Competition has a way of changing things, and this is one case where it does. Given two services that provide the same basic function, availability can become the differentiator. Look at Google when it first launched. What reason would people have to select one search engine over another? Altavista provided results but was slow & often provided irrelevant results – you had to dig. Google was fast and provided results that didn’t require you to dig. Google saved time & frustration and eventually became the verb we use as a synonym for “search”. Google was always there, it was available & accessible.

Lack of availability will put you out of business if someone can copy your features & then improve on your availability. Think about the reason people choose reliable automobile brands – because at the end of the day it matters a lot whether it starts up in the morning or not. It matters a lot how much time your car spends in the shop. It matters a lot how much you get to use that car – which is directly the result of availability. It enhances all those features.

Infact people will choose less features to get better availability in some cases – think Toyota. However, the car still has to serve some basic requirements  to even be considered as an option. These features aren’t availability features, there’s an expectation that availability is just there and works.

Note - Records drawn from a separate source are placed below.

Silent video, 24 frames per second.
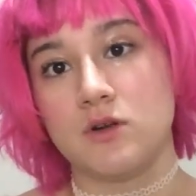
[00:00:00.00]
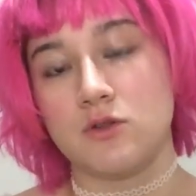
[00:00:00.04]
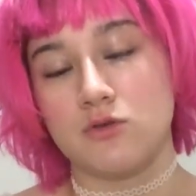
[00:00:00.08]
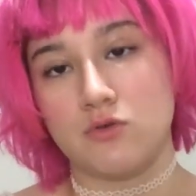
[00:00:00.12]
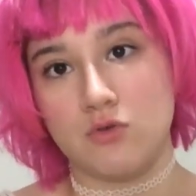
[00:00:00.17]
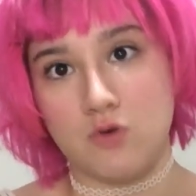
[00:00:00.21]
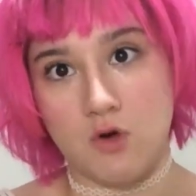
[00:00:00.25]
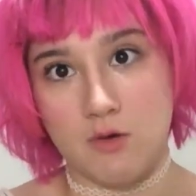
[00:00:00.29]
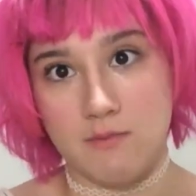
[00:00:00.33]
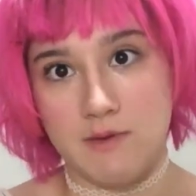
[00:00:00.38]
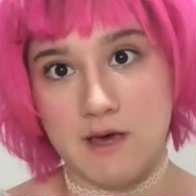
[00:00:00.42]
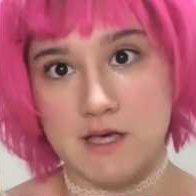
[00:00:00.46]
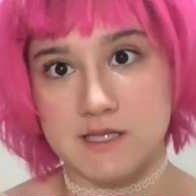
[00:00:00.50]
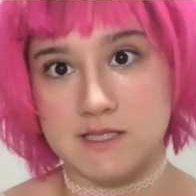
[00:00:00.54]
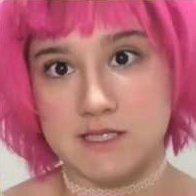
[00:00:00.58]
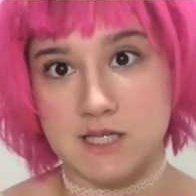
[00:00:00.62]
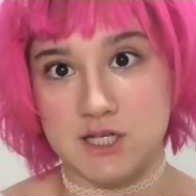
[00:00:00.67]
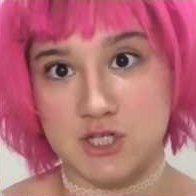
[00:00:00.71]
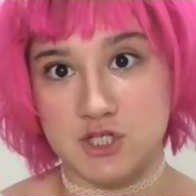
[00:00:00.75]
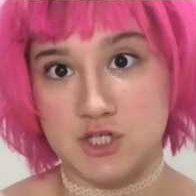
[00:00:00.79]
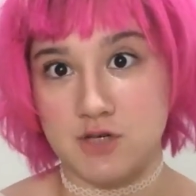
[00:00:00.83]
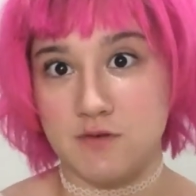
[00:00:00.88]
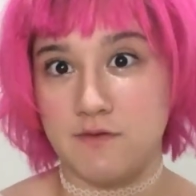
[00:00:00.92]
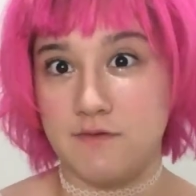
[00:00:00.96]
quando tu
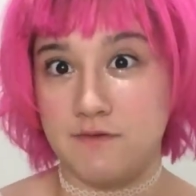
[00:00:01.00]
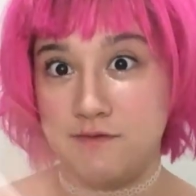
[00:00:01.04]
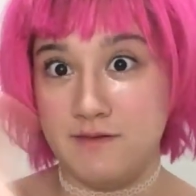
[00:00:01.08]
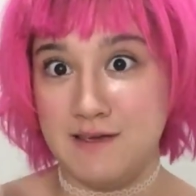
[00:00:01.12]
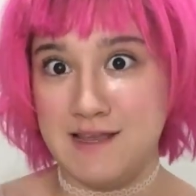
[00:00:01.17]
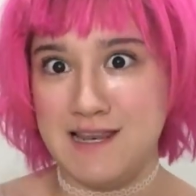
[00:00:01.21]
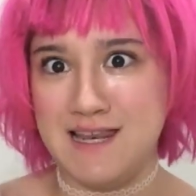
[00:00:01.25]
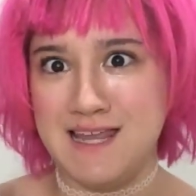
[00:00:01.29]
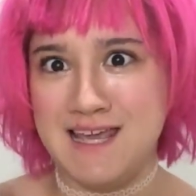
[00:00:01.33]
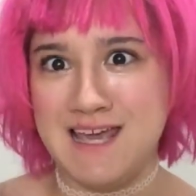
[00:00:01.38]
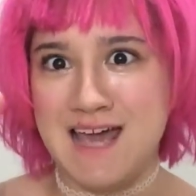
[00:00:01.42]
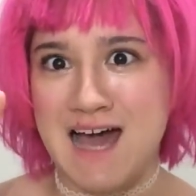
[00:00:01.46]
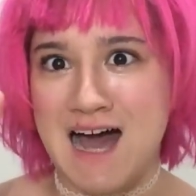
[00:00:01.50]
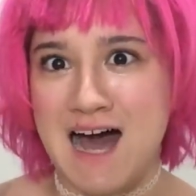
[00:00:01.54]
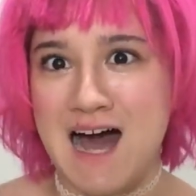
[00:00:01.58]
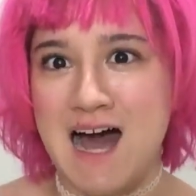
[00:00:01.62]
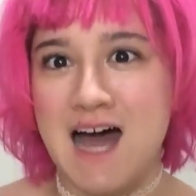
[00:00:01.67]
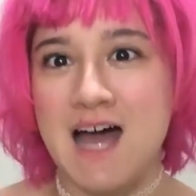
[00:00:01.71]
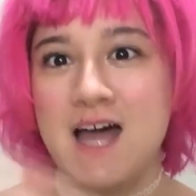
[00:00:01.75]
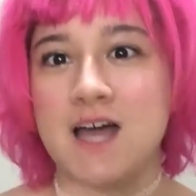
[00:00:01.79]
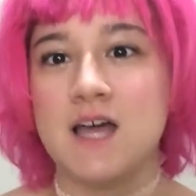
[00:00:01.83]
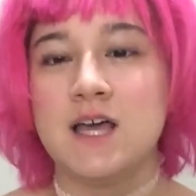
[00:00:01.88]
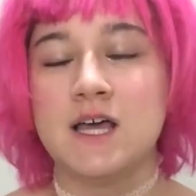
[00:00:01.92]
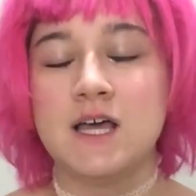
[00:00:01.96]
começa a te
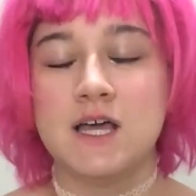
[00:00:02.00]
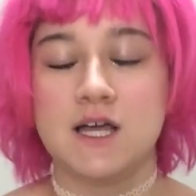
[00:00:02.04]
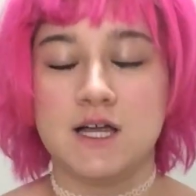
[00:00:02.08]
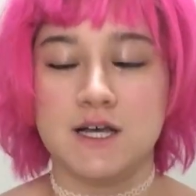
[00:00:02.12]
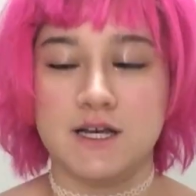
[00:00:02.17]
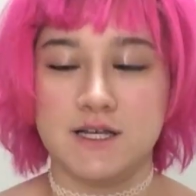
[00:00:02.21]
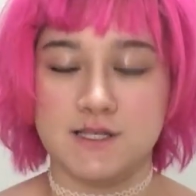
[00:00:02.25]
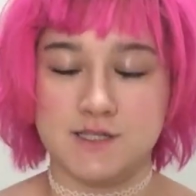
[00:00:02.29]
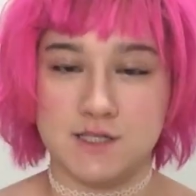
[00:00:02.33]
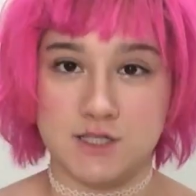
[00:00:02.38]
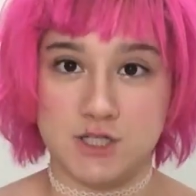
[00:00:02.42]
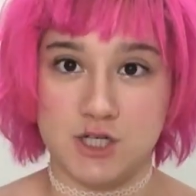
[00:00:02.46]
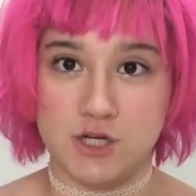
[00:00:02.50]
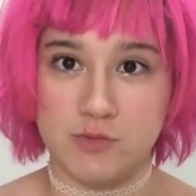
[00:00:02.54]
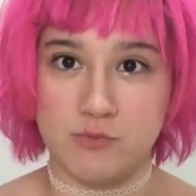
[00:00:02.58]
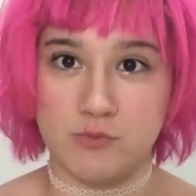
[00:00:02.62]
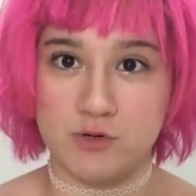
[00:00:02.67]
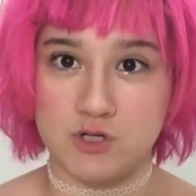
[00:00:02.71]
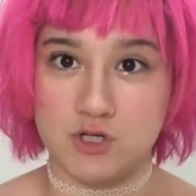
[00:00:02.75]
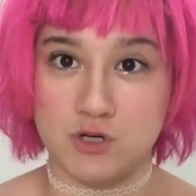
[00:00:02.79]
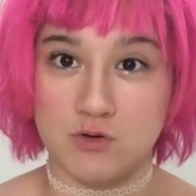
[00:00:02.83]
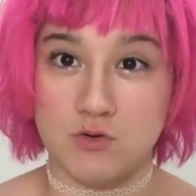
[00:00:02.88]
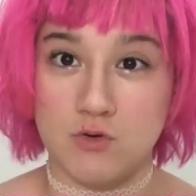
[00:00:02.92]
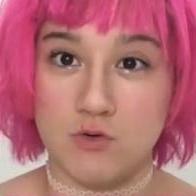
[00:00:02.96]
filiar nesse
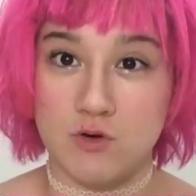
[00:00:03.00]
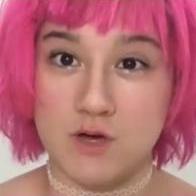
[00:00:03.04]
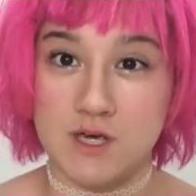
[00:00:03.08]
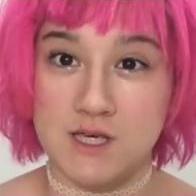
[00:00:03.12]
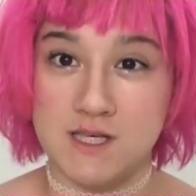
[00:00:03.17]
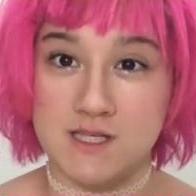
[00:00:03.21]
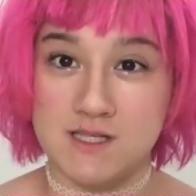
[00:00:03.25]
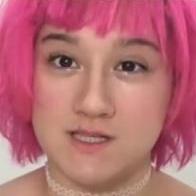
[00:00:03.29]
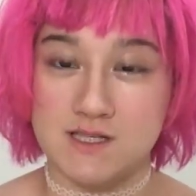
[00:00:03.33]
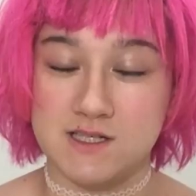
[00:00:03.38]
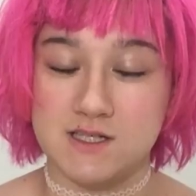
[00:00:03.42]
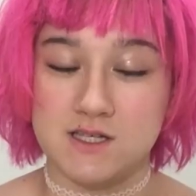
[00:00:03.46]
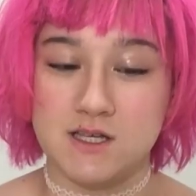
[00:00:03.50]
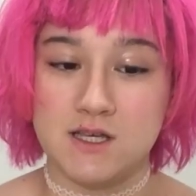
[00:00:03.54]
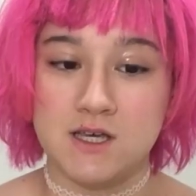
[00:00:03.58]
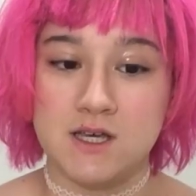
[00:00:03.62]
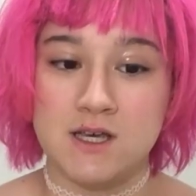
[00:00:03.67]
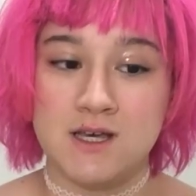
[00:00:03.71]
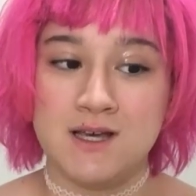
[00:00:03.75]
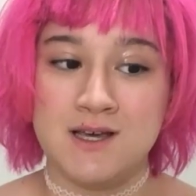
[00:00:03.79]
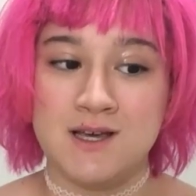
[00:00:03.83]
tipo de coisa,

Another exception is when lack of availability in a system completely invalidates its reason for existing in the first place. An example of this are life safety systems or life support systems. If a failure of the system intended to preserve life causes loss of life, then loss of avaiability has invalidated the existence of any of the life saving features of that system. If that one feature, availability, can permanently invalidate all the other features then it is the most important thing. It is the platform on which all other features are built. If you work on systems like this then the equation is a bit different.

How do you work it in?

It’s easy to cry about availability when you are on an Ops team being pummeled day in and day out with availability problems. I know, I’ve been there. But availability problems are typically more systemic and have to be addressed in every component you build, every new feature that is added, and every new service you deliver. It’s a core feature of everything you do – but it is not the most important feature in most cases.

Building in availability means thinking about how things fail & planning for that but it also means staying in business to have a problem to solve. It’s an important feature and believe me, most businesses cannot scale without investing significant effort into improved availability. But to say it’s the most important feature is to say that all other things come second and this is very rarely the case in the world of web operations. If you are in a business where you can afford to make that statement then I would say you have a very mature system and a strong business – because anything less wouldn’t afford it.